Ainsi l'histoire in fine est une réflexion poignante sur l'engrenage de la violence, de la vengeance, autant que sur la paternité. Car la figure du père traverse ces six épisodes : GrimJim et Skulldigger, Crimson Fist et Alley Rat, Skulldigger et Skeleton Boy. L'écrivain Pascal Jardin avait cette phrase que j'aime beaucoup sur le fait que les pères nous construisent spirituellement (et les mères émotionnellement) : Skulldigger + Skeleton Boy l'illustre parfaitement.

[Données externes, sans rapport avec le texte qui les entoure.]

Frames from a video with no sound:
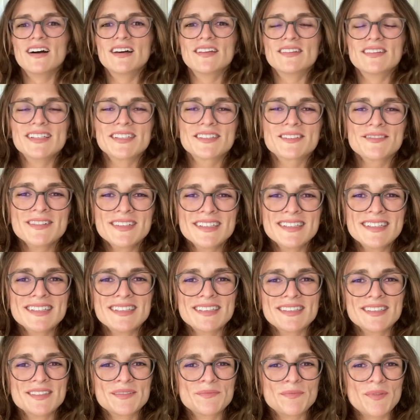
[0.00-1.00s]
This one
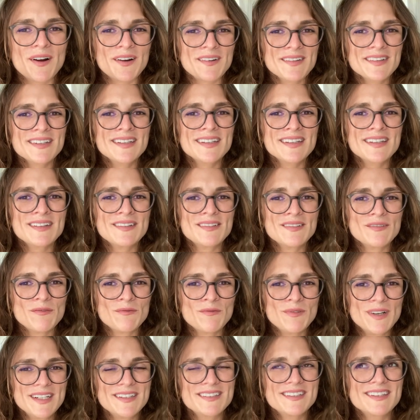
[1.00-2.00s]
is probably
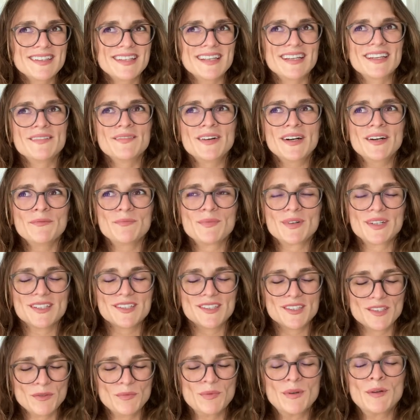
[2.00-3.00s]
weird to think about, but
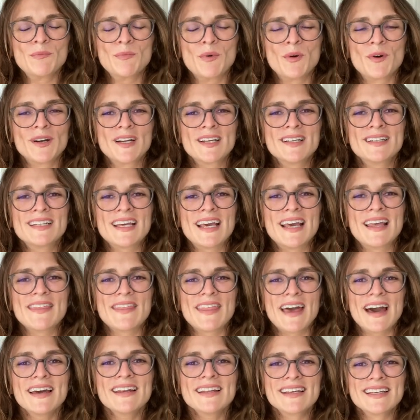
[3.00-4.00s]
it's super important, and
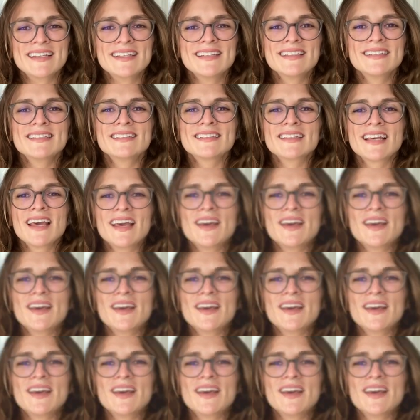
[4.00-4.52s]
that isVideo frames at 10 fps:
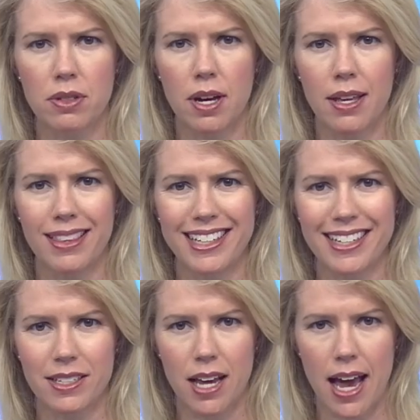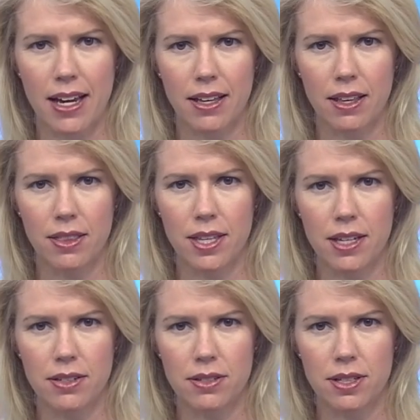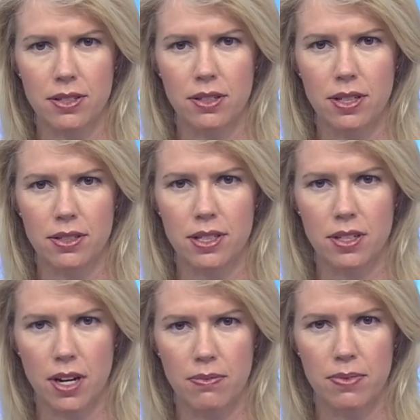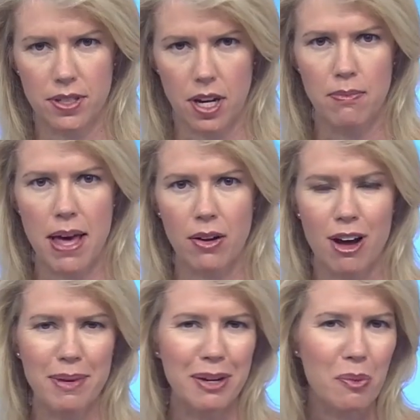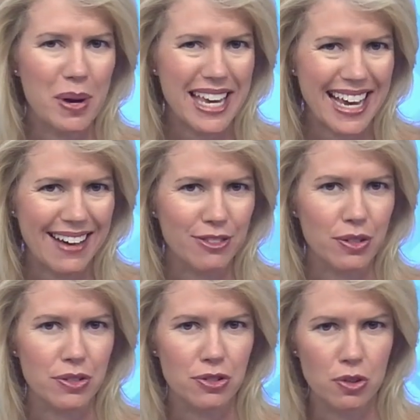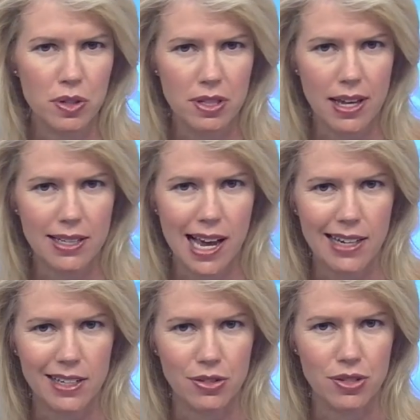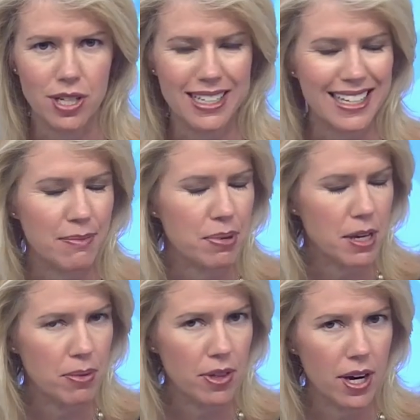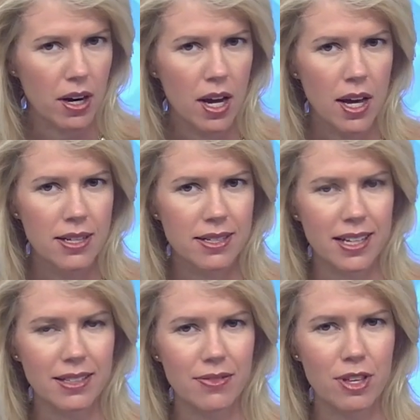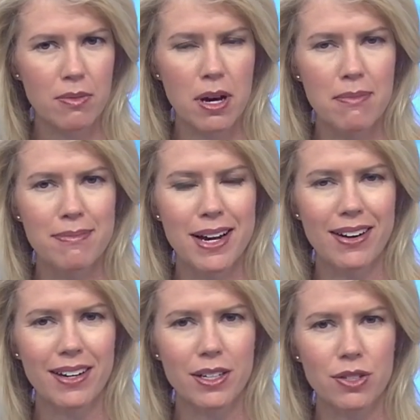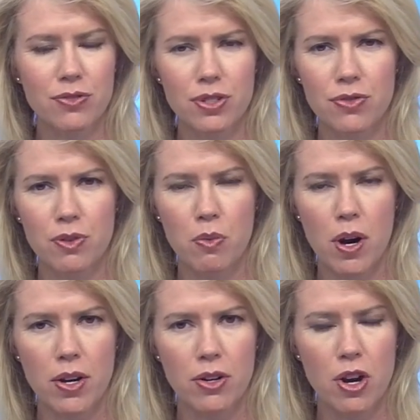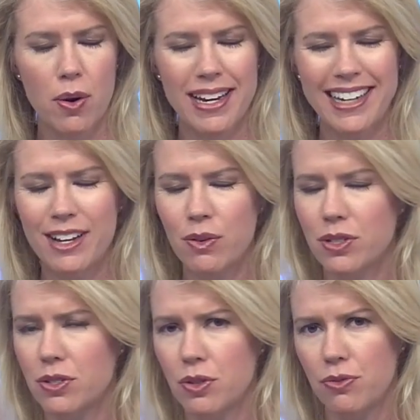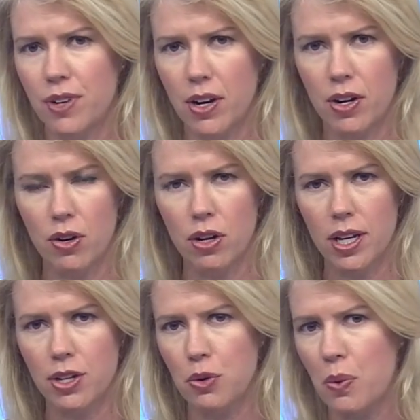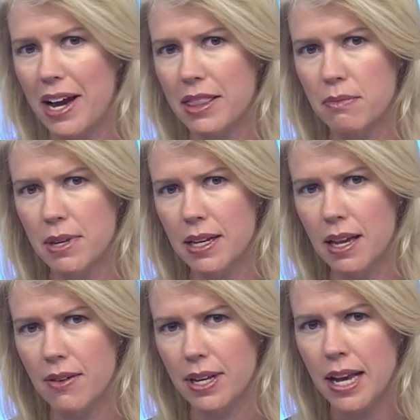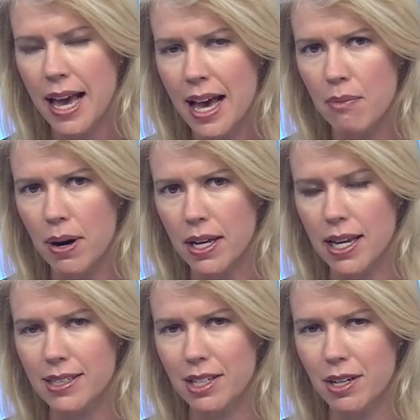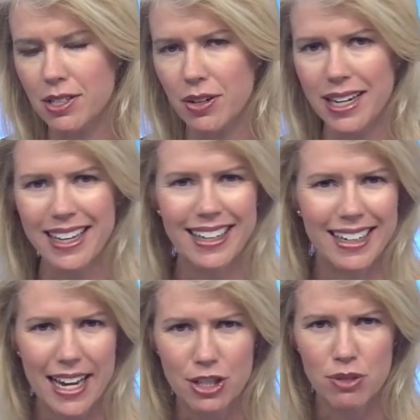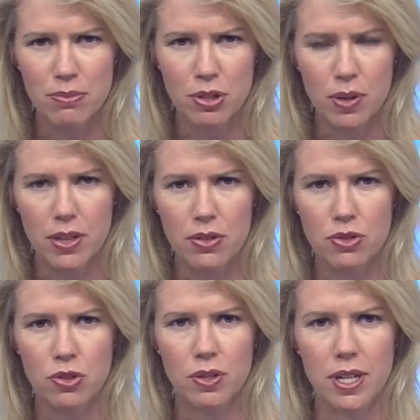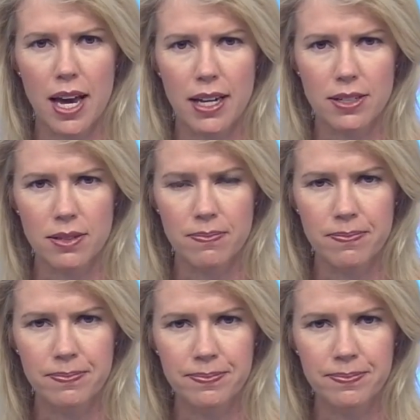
This uh, this attack and these this, this these gun this gun battle coming a week after a suicide attack killed 16 people there, six of them Americans. Just from what you're knowing, I know it's still very early and you're right in the middle of it. But is there is there any connection between those two attacks?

Un dernier mot pour Dave Stewart : cet exceptionnel coloriste, habitué des productions Dark Horse, accomplit encore une prestation de haute volée. Sa complicité avec Zonjic est fabuleuse. Mais surtout Stewart, c'est un partenaire, un vrai, toujours au service de la série, qui ne se met jamais en avant. Un artiste dans son registre, qui valorise les autres, quitte à s'effacer, à être mésestimé.
Ne passez pas à côté de cette mini-série si vous ne l'avez pas suivi en singles. rattrapez-vous avec le recueil, en vo ou en vf, c'est un régal à lire, et c'est aussi une oeuvre intense, profonde. Le meilleur des deux mondes, entre divertissement de qualité et réflexion subtile.